Your task is to transcribe the records exactly, skipping every image.

(Given entries)

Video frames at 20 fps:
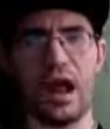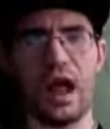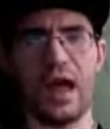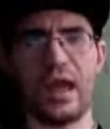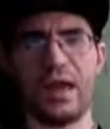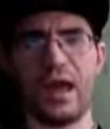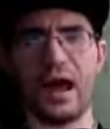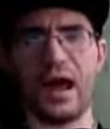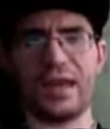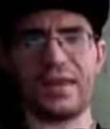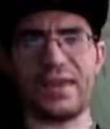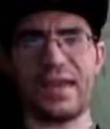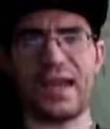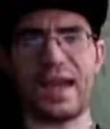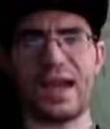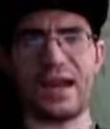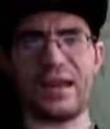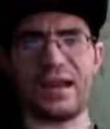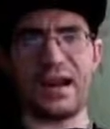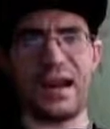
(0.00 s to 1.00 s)
I
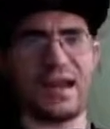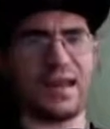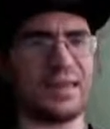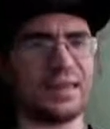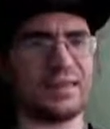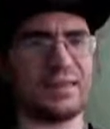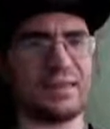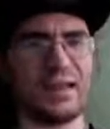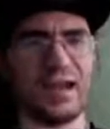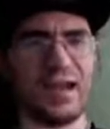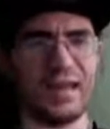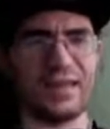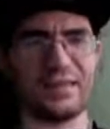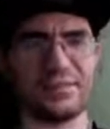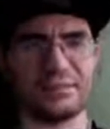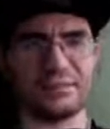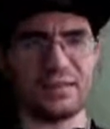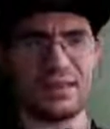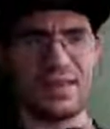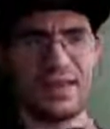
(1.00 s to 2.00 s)
can't I
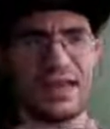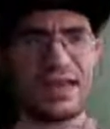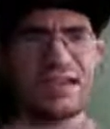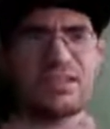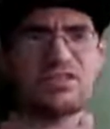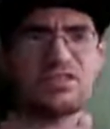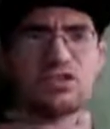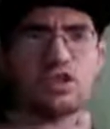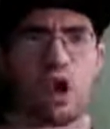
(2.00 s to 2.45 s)
it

(End Given entries)

→ Answer to the problem:
Video frames at 20 fps:
(0.00 s to 1.00 s)
I
(1.00 s to 2.00 s)
can't I
(2.00 s to 2.45 s)
it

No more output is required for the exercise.